Türkiye’nin Astana dostları, başları sıkıştıkça Afrin kozuna başvuruyor.
Hemen akıllarına, Türkiye’nin Afrin’i Esad’a devretmesi gerektiğini söylemek geliyor.
Hani tam da Duma’dan, Doğu Guta’dan kimyasal vahşet fotoğrafları gelirken... Esad rejimi, karambolde sivilleri katletmeye devam ederken...
Ne demeye Doğu Guta yerine Afrin’i gündeme getirdiklerini sormazsınız herhalde.
Fakat sandığınızdan biraz daha derin galiba mesaj.

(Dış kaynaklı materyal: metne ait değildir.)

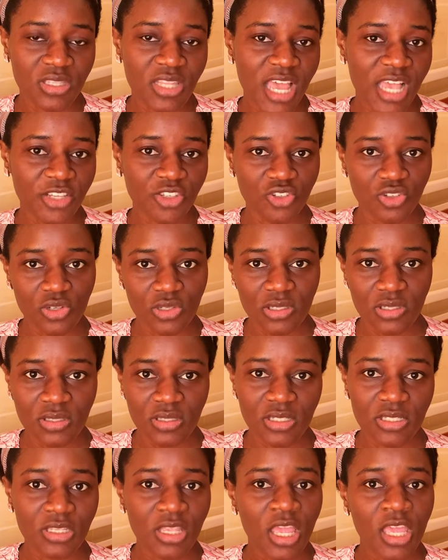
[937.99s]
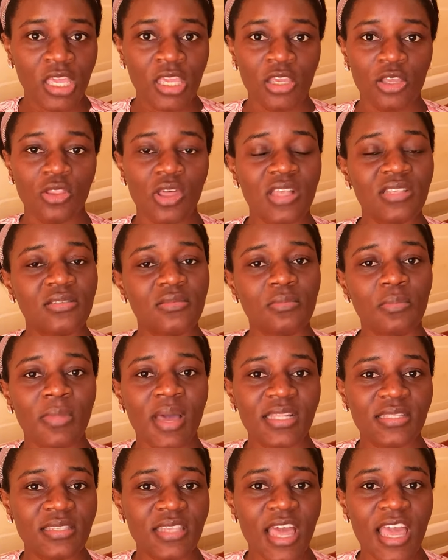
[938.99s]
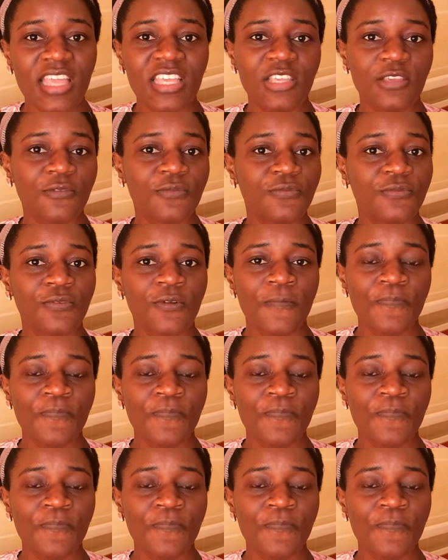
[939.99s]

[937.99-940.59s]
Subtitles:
That's just it. It doesn't matter if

Asıl konuşulması gerekeni konuşturmamak, odak kaydırmak, Esad savaş suçlarını rahat işlesin diye gözleri başka yöne çevirmek, hunharlığın üstünü örtmekle sınırlı değil gibi.
Suriye masasındaki çözüm ortakları Tahran ile Moskova, sanki Ankara’ya karşı Afrin kartını kullanmayı alışkanlık haline getiriyor.

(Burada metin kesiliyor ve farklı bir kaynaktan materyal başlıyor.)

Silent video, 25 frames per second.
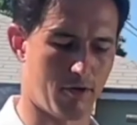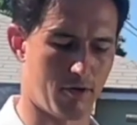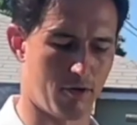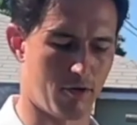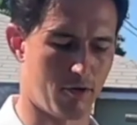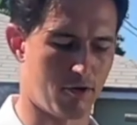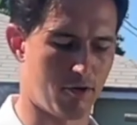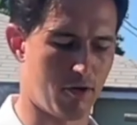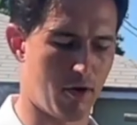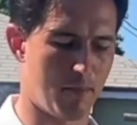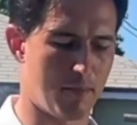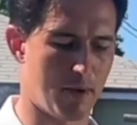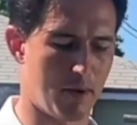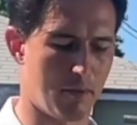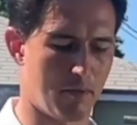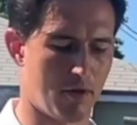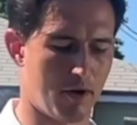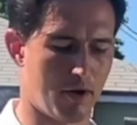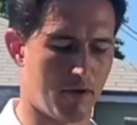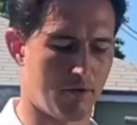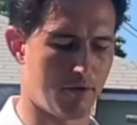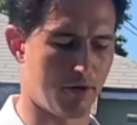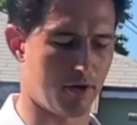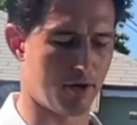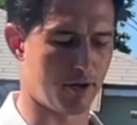So there's some people
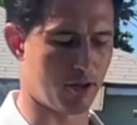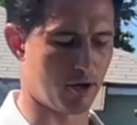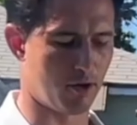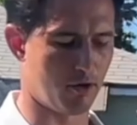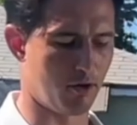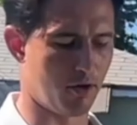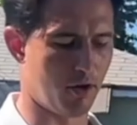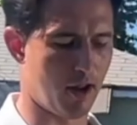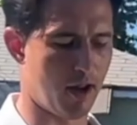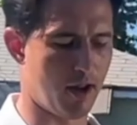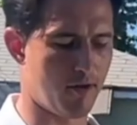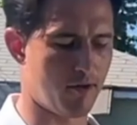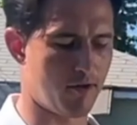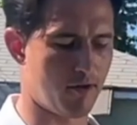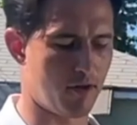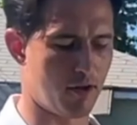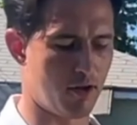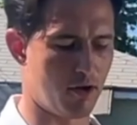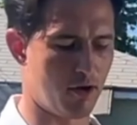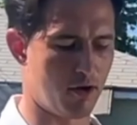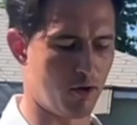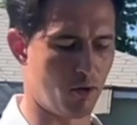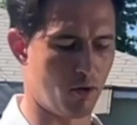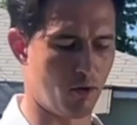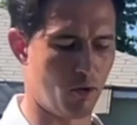that feel like they're
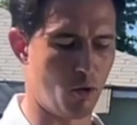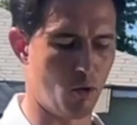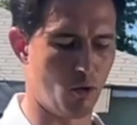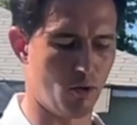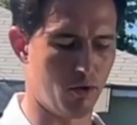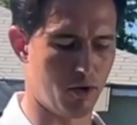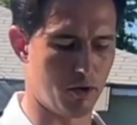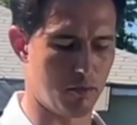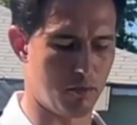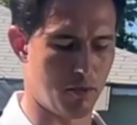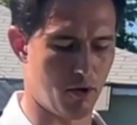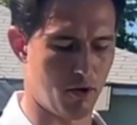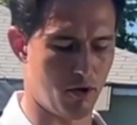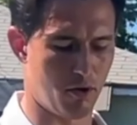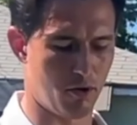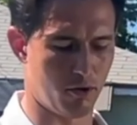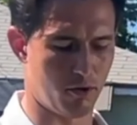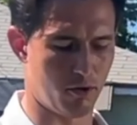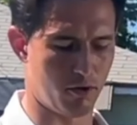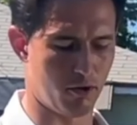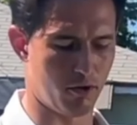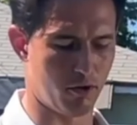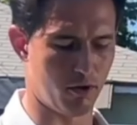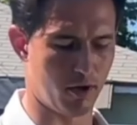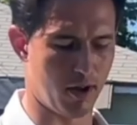holding the ball,
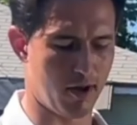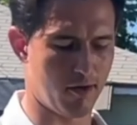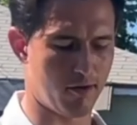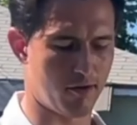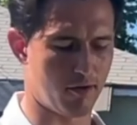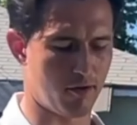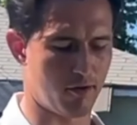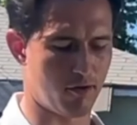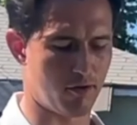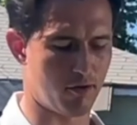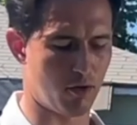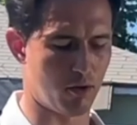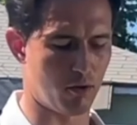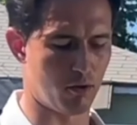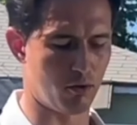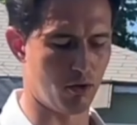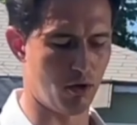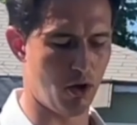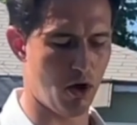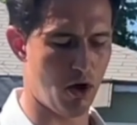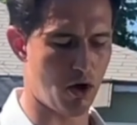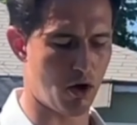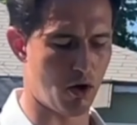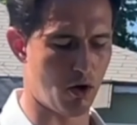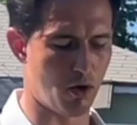or the lace is so
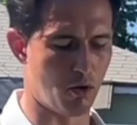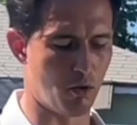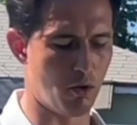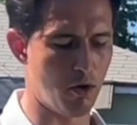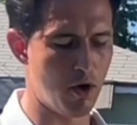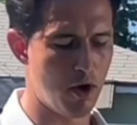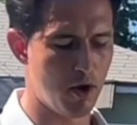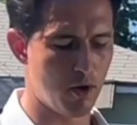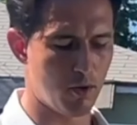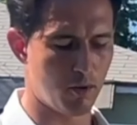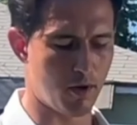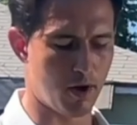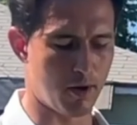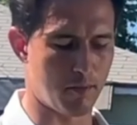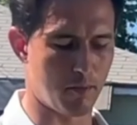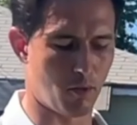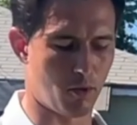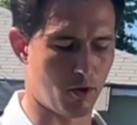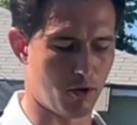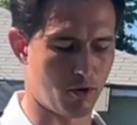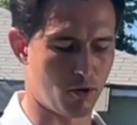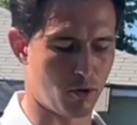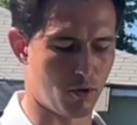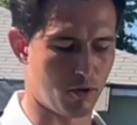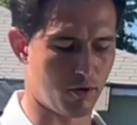low, right,
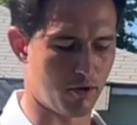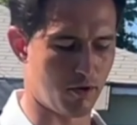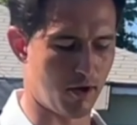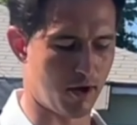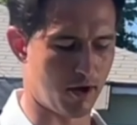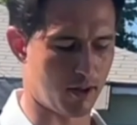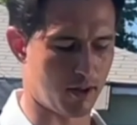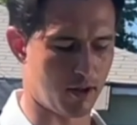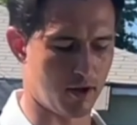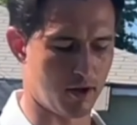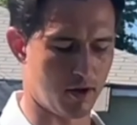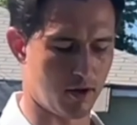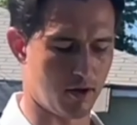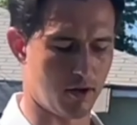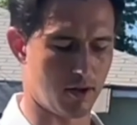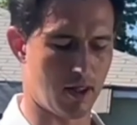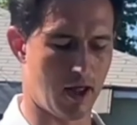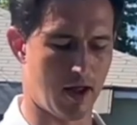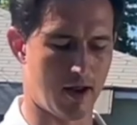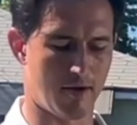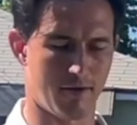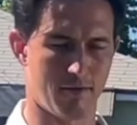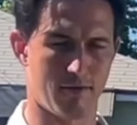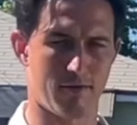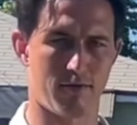more towards like
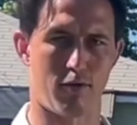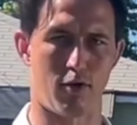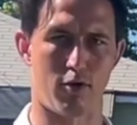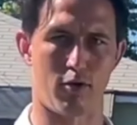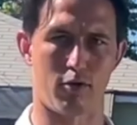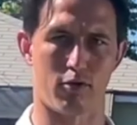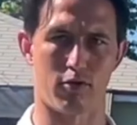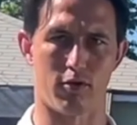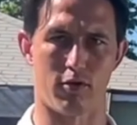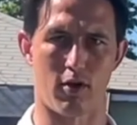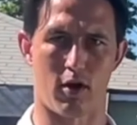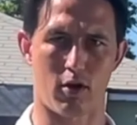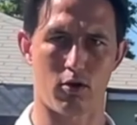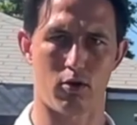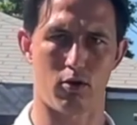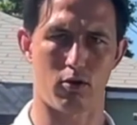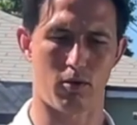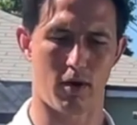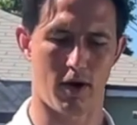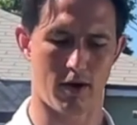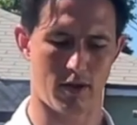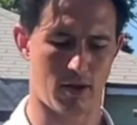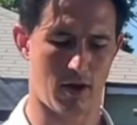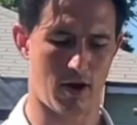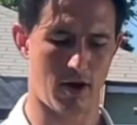that first knuckle
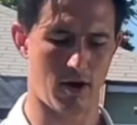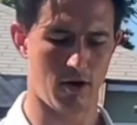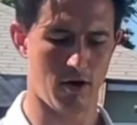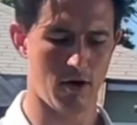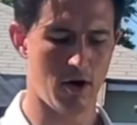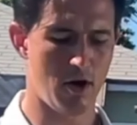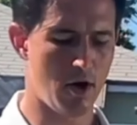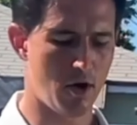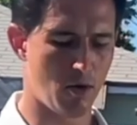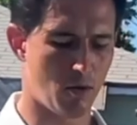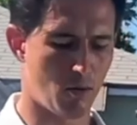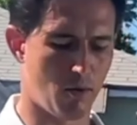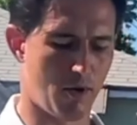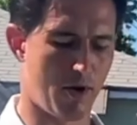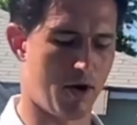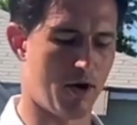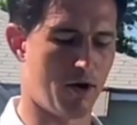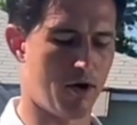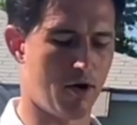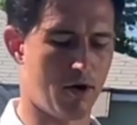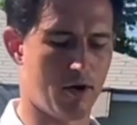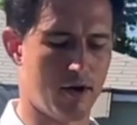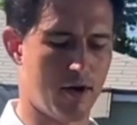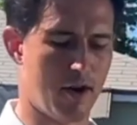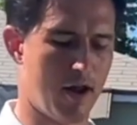right there,
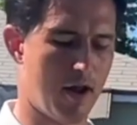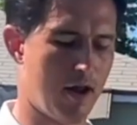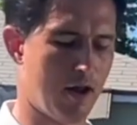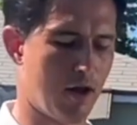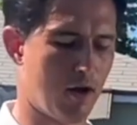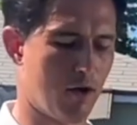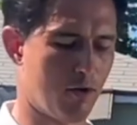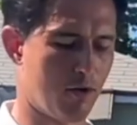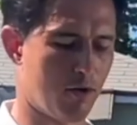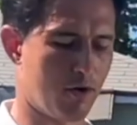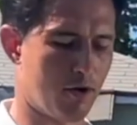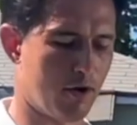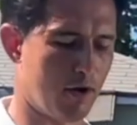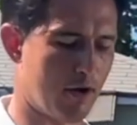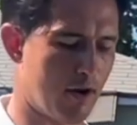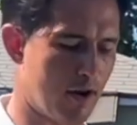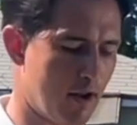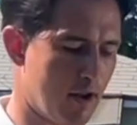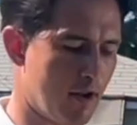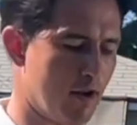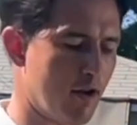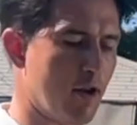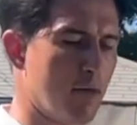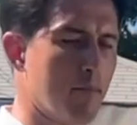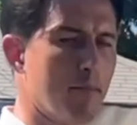where now you're going to
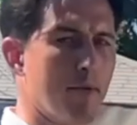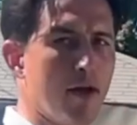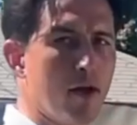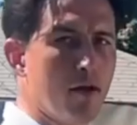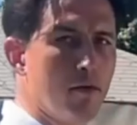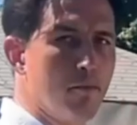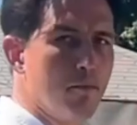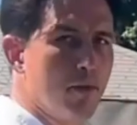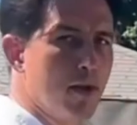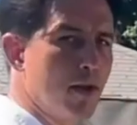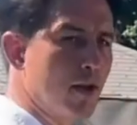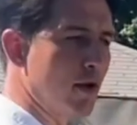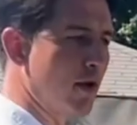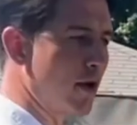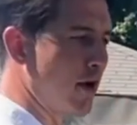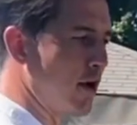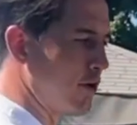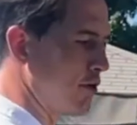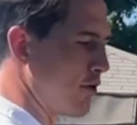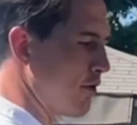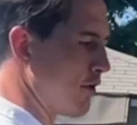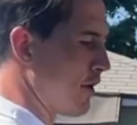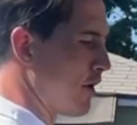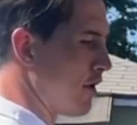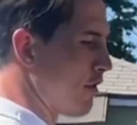end up being
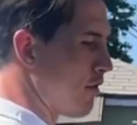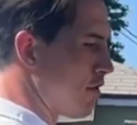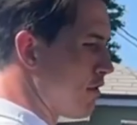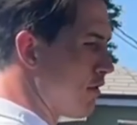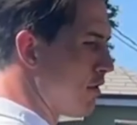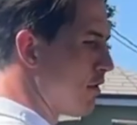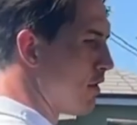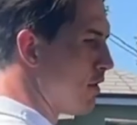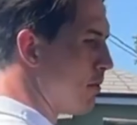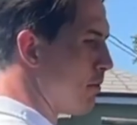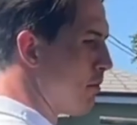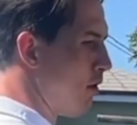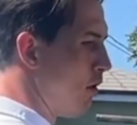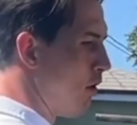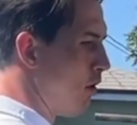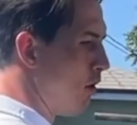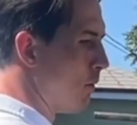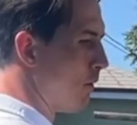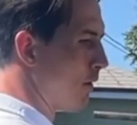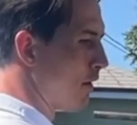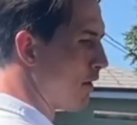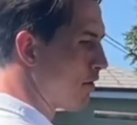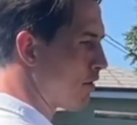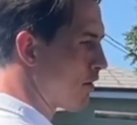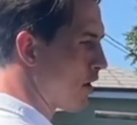underneath the ball
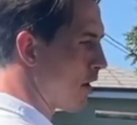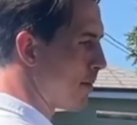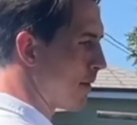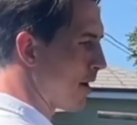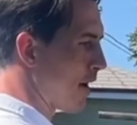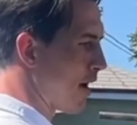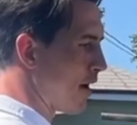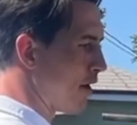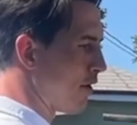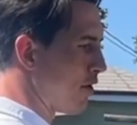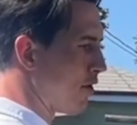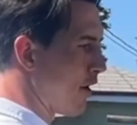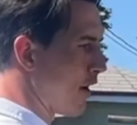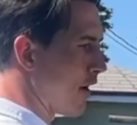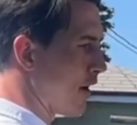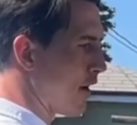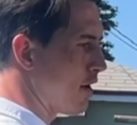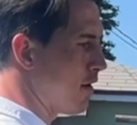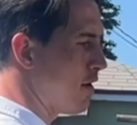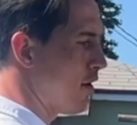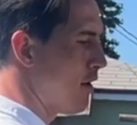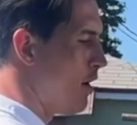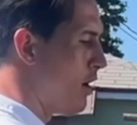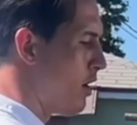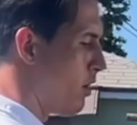when it's coming out of your
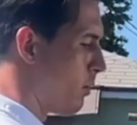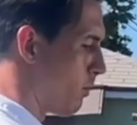hand,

Ne zaman Esad infial uyandırsa baş hamileri Rusya ve İran, Afrin silahına sarılıyor. Yumuşak karın, zayıf nokta bellemiş gibi orayla oynamaya kalkıyorlar.
Afrin üzerinden Türkiye’yi sıkıştırma, iradesini esir alma taktiği diyelim.
İstiyorlar ki...
Batı’ya demediğini bırakmasın Ankara...
“Suriyeli çocukların kanı ellerinize bulaştı, yazıklar olsun” diye Batı’yı haşlasın...
Esad’ın caniliklerine sesi çıkmıyor, seyirci kalıyor diye Batı’yı suçlasın, dövmekten beter etsin, şamar oğlanına çevirsin...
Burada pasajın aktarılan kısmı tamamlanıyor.